Google BigQuery Destination

Sync data from RudderStack to Google BigQuery.

11 minute read

Google BigQuery is an industry-leading, fully-managed cloud data warehouse that lets you efficiently store and analyze petabytes of data.

Find the open source code for this destination in the GitHub repository.

See the Warehouse Schema guide for more information on how the events are mapped to the tables in BigQuery.

Setting up the BigQuery project

Before you set up BigQuery as a destination in RudderStack, follow these steps to set up your BigQuery project:

Create a Google Cloud Platform (GCP) project if you don’t have one already. For more details, refer to this BigQuery documentation.

Make sure to enable billing for the project to allow RudderStack to load data into your BigQuery cluster.

Enable the BigQuery API for your existing project if not done already. See the Google Cloud documentation for more information.
Log into your BigQuery console. Copy the project ID as shown below. This ID is required for configuring BigQuery as a destination in RudderStack.

Create a new Google Cloud Storage (GCS) bucket or provide an existing one to store files before loading the data into your BigQuery instance. Also, ensure that the data loads from GCS to BigQuery by co-locating your GCS storage bucket with BigQuery. For more information, see the Google Cloud documentation.

Setting up the service account for RudderStack

Make sure to create the service account for the BigQuery project you set up above.
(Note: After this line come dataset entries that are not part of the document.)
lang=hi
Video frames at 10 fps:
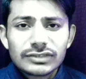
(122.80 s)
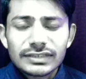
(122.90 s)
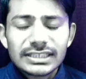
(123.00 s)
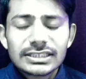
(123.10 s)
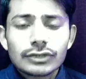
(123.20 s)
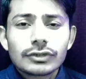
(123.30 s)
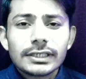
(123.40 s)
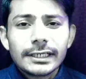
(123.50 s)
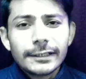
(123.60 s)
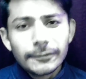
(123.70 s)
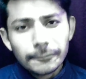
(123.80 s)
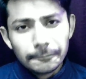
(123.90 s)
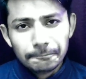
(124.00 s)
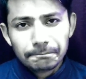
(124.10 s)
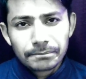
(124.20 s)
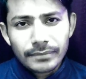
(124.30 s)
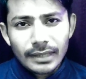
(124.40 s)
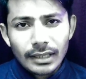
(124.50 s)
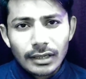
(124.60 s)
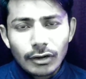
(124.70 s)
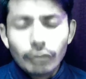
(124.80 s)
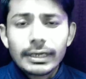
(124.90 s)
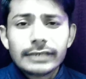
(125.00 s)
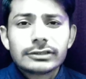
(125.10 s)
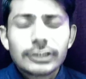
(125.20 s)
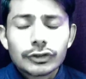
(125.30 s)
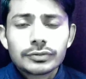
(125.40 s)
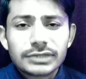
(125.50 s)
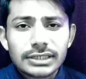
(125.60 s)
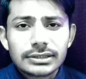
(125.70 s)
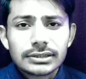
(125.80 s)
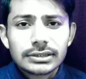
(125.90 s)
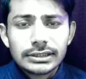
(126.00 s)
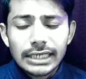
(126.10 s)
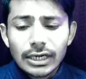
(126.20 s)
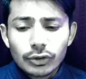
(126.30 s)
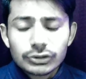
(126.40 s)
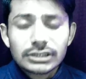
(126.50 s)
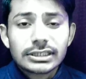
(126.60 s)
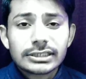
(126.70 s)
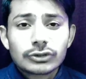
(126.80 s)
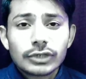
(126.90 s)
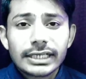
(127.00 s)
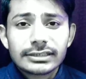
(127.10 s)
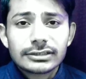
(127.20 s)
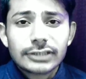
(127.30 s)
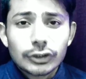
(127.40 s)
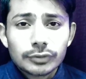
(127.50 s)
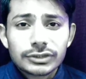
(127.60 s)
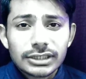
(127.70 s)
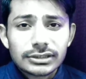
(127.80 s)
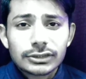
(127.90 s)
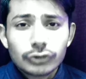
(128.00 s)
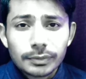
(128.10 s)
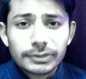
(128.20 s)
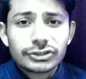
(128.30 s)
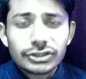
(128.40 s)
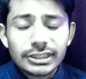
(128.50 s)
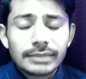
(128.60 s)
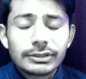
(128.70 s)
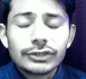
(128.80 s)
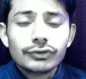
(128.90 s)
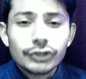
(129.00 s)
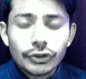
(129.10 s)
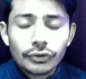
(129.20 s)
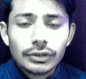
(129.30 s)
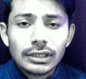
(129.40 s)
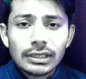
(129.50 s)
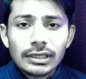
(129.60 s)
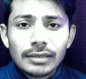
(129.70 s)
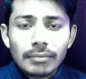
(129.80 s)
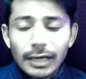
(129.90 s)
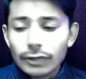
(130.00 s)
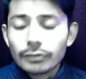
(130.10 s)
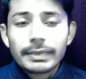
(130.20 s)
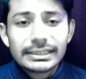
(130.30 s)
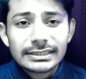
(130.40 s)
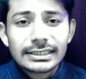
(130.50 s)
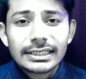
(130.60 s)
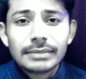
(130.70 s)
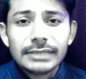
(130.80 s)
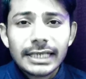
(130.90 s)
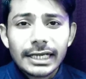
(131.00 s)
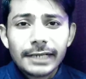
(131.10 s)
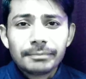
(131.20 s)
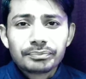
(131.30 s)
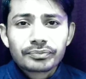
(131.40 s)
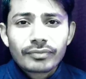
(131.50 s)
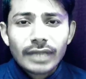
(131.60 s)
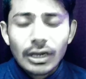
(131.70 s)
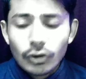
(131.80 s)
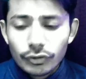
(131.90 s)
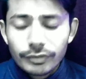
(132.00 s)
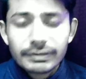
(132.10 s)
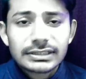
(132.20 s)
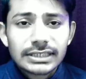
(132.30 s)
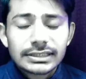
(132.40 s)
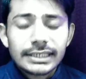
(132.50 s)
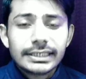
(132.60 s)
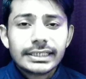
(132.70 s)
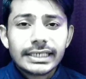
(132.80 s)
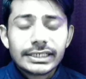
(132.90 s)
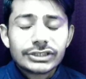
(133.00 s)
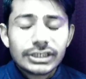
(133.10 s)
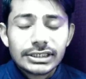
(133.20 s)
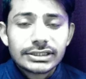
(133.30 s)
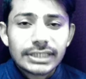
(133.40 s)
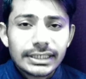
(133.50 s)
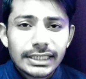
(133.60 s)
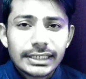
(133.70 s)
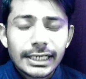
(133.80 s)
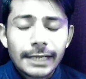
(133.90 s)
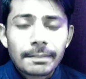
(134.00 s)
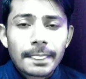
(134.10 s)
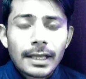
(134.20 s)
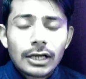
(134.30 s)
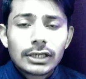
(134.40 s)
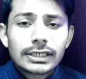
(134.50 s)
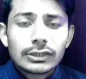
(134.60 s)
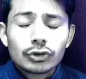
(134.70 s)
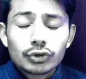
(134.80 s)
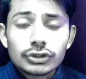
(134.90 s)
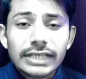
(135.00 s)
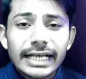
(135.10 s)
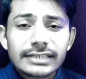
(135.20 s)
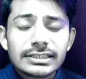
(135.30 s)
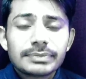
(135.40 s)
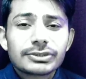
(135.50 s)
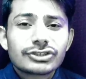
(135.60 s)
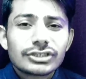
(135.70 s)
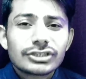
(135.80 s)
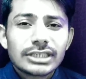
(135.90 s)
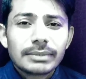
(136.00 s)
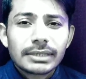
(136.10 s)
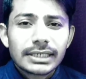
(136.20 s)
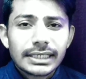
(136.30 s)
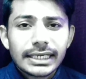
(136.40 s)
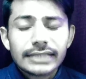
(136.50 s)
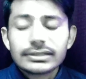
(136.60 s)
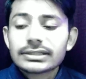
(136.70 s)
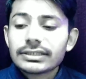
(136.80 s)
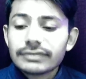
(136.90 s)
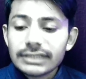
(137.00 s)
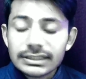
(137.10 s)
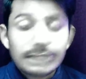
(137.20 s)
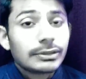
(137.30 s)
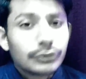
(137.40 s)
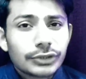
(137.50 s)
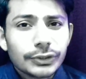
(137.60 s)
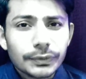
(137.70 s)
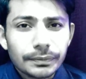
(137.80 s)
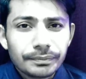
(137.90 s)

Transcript: इस वजह से दुखी नहीं हूं और एनी सर्क्यूमस्टेंसेस या हो सकता है कोई ऐसी सर्क्यूमस्टेंसेस कोई परिस्थितियां बनी हुई हो मान लो पैसे की कमी है और व्यवस्था सही नहीं है शरीर सही नहीं है कुछ ऐसी परिस्थितियां बन गई है जिसकी वजह से मैं दुखी हूं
For RudderStack to successfully send events to your BigQuery instance, you need to set up a service account with a role containing the following permissions:

bigquery.datasets.create // Skip if the dataset already exists.
bigquery.datasets.get
bigquery.jobs.create
bigquery.routines.get
bigquery.routines.list
bigquery.tables.create
bigquery.tables.delete
bigquery.tables.get
bigquery.tables.getData
bigquery.tables.list
bigquery.tables.update
bigquery.tables.updateData
storage.objects.create
storage.objects.get
storage.objects.list

You can skip the bigquery.datasets.create permission if the dataset already exists.

Follow these steps to set up a service account:

Create a new service account by going to IAM & Admin > Service Accounts.
Create a new role with the permissions mentioned above. Then, assign it to the service account.

If you do not want to add the above fine-grained permissions to the service account individually, you can add the below roles to your service account:
Storage Object Creator
Storage Object Viewer
BigQuery Job User
BigQuery Data Owner
If the dataset name already exists (configurable by the Namespace setting in the RudderStack dashboard), you can assign the BigQuery Data Editor role instead of BigQuery Data Owner.

Create a key for the service account with JSON as the type and store it.

Create and download the private JSON key required for configuring BigQuery as a destination in RudderStack:

JSON key required for the RudderStack UI

IPs to be allowlisted

By default, you can access BigQuery via the Google APIs, which are publicly accessible. As such, allowlisting any IPs is not required. However, if your VPC service restricts the BigQuery APIs, you will need to allowlist the below IPs by setting up network access control for BigQuery.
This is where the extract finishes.